== WORK INSTRUCTIONS ==
Each line of the records has to be copied exactly, though the pictures must be left out.

(Stored data entries)
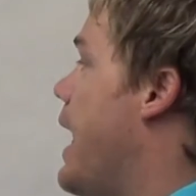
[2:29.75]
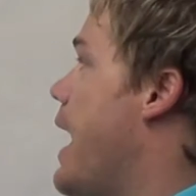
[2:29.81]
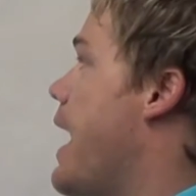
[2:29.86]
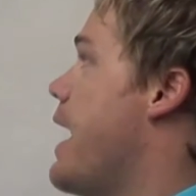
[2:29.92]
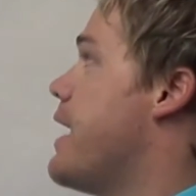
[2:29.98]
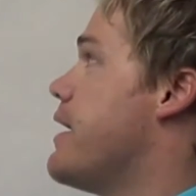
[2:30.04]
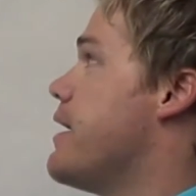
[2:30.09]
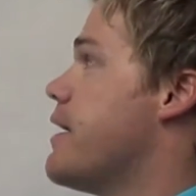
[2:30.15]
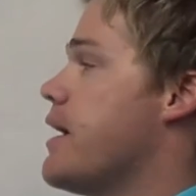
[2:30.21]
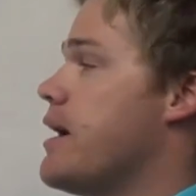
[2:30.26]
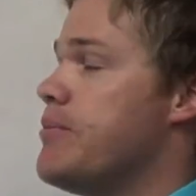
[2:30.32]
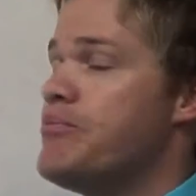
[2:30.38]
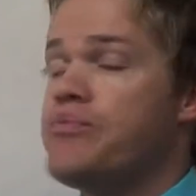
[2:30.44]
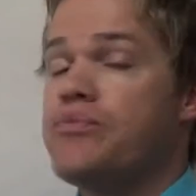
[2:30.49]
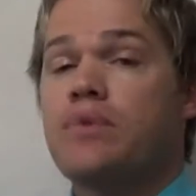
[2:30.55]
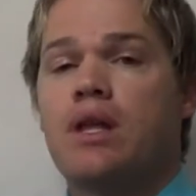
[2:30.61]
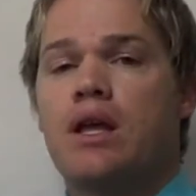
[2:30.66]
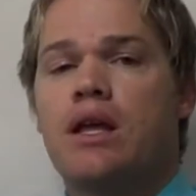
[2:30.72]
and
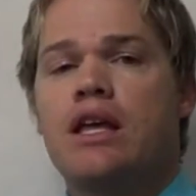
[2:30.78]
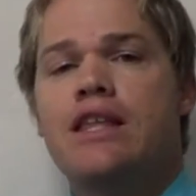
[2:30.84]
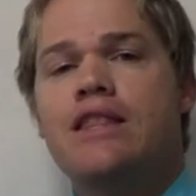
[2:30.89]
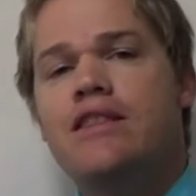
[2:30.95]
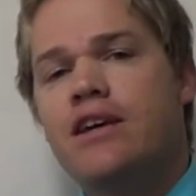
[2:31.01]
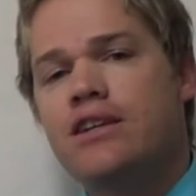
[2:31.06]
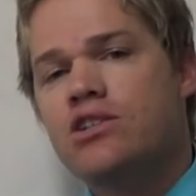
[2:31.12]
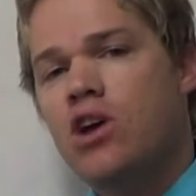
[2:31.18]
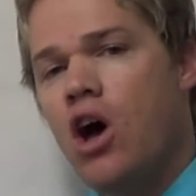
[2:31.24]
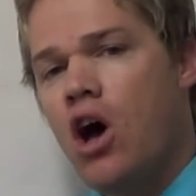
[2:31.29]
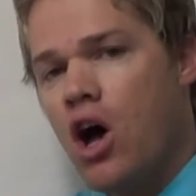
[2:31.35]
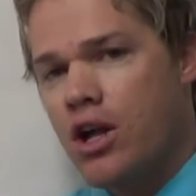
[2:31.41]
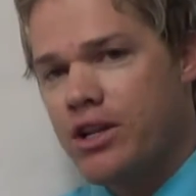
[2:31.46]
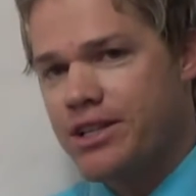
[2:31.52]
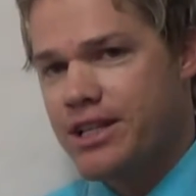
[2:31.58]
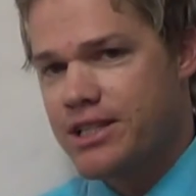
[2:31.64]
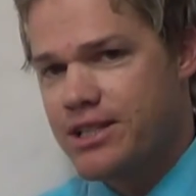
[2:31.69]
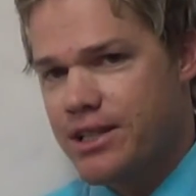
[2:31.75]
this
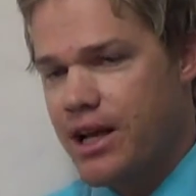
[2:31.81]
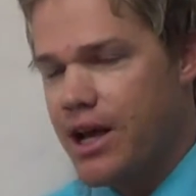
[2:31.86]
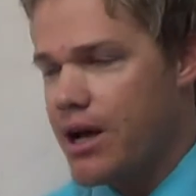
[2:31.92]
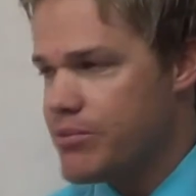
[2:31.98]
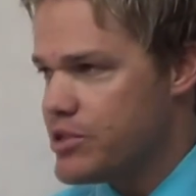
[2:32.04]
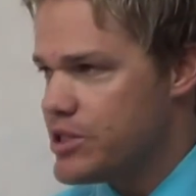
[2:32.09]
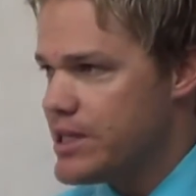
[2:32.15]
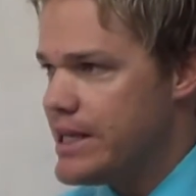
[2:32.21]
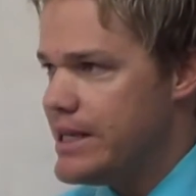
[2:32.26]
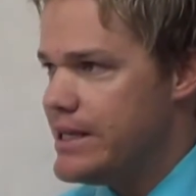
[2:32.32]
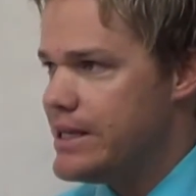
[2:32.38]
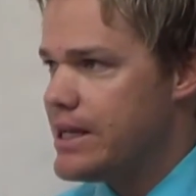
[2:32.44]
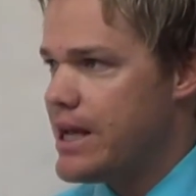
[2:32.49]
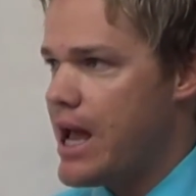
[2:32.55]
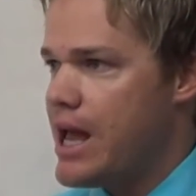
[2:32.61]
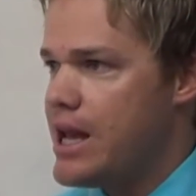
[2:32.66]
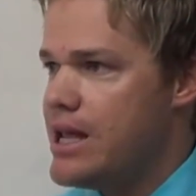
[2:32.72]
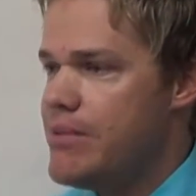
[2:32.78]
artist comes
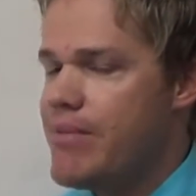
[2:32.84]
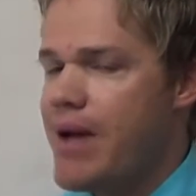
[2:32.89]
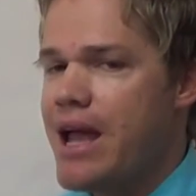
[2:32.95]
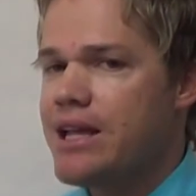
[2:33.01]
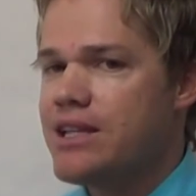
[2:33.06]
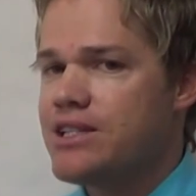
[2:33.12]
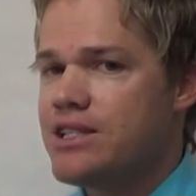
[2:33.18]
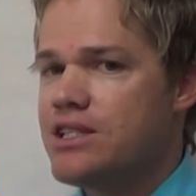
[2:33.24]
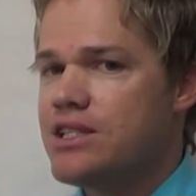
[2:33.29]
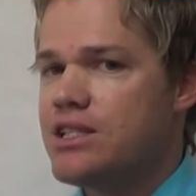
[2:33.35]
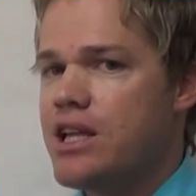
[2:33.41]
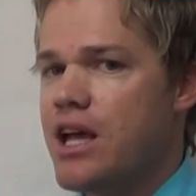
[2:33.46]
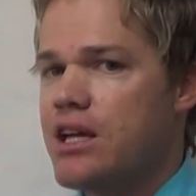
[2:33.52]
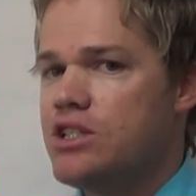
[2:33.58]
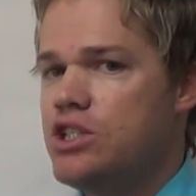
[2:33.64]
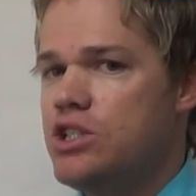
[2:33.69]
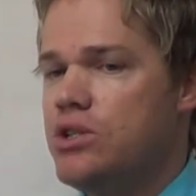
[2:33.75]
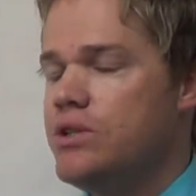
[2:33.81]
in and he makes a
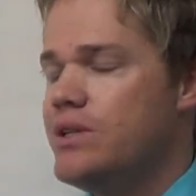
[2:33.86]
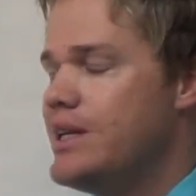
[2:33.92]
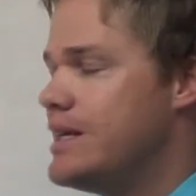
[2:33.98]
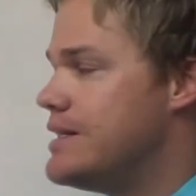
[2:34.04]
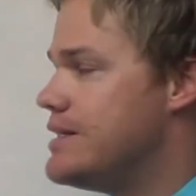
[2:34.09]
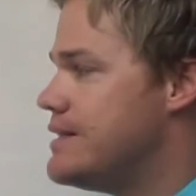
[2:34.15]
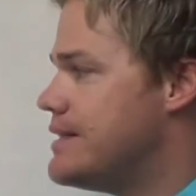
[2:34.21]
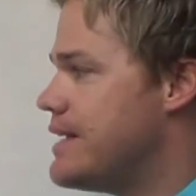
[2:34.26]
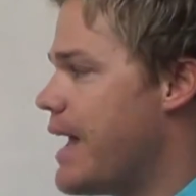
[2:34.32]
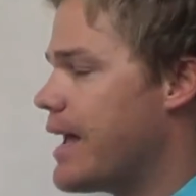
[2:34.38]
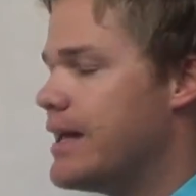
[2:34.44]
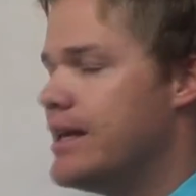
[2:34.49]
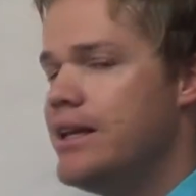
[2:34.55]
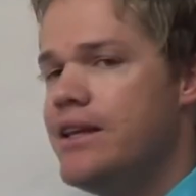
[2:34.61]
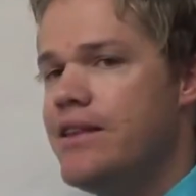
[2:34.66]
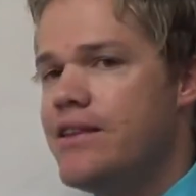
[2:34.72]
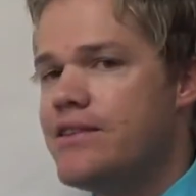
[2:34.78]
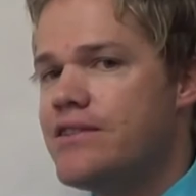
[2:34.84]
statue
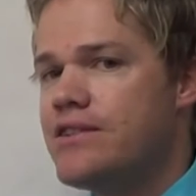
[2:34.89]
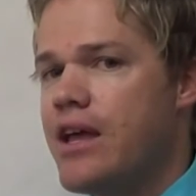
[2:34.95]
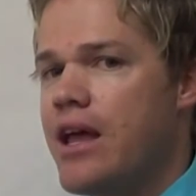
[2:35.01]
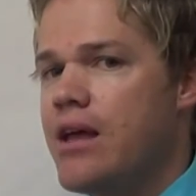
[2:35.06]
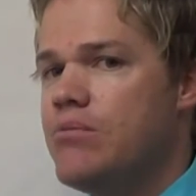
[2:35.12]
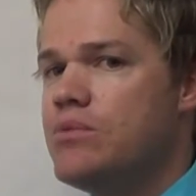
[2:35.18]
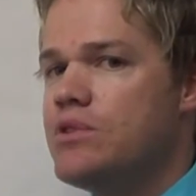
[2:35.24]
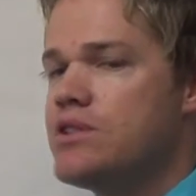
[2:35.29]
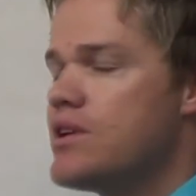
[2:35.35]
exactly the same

== OUTPUT FOR THIS TASK ==
[2:29.75]
[2:29.81]
[2:29.86]
[2:29.92]
[2:29.98]
[2:30.04]
[2:30.09]
[2:30.15]
[2:30.21]
[2:30.26]
[2:30.32]
[2:30.38]
[2:30.44]
[2:30.49]
[2:30.55]
[2:30.61]
[2:30.66]
[2:30.72]
and
[2:30.78]
[2:30.84]
[2:30.89]
[2:30.95]
[2:31.01]
[2:31.06]
[2:31.12]
[2:31.18]
[2:31.24]
[2:31.29]
[2:31.35]
[2:31.41]
[2:31.46]
[2:31.52]
[2:31.58]
[2:31.64]
[2:31.69]
[2:31.75]
this
[2:31.81]
[2:31.86]
[2:31.92]
[2:31.98]
[2:32.04]
[2:32.09]
[2:32.15]
[2:32.21]
[2:32.26]
[2:32.32]
[2:32.38]
[2:32.44]
[2:32.49]
[2:32.55]
[2:32.61]
[2:32.66]
[2:32.72]
[2:32.78]
artist comes
[2:32.84]
[2:32.89]
[2:32.95]
[2:33.01]
[2:33.06]
[2:33.12]
[2:33.18]
[2:33.24]
[2:33.29]
[2:33.35]
[2:33.41]
[2:33.46]
[2:33.52]
[2:33.58]
[2:33.64]
[2:33.69]
[2:33.75]
[2:33.81]
in and he makes a
[2:33.86]
[2:33.92]
[2:33.98]
[2:34.04]
[2:34.09]
[2:34.15]
[2:34.21]
[2:34.26]
[2:34.32]
[2:34.38]
[2:34.44]
[2:34.49]
[2:34.55]
[2:34.61]
[2:34.66]
[2:34.72]
[2:34.78]
[2:34.84]
statue
[2:34.89]
[2:34.95]
[2:35.01]
[2:35.06]
[2:35.12]
[2:35.18]
[2:35.24]
[2:35.29]
[2:35.35]
exactly the same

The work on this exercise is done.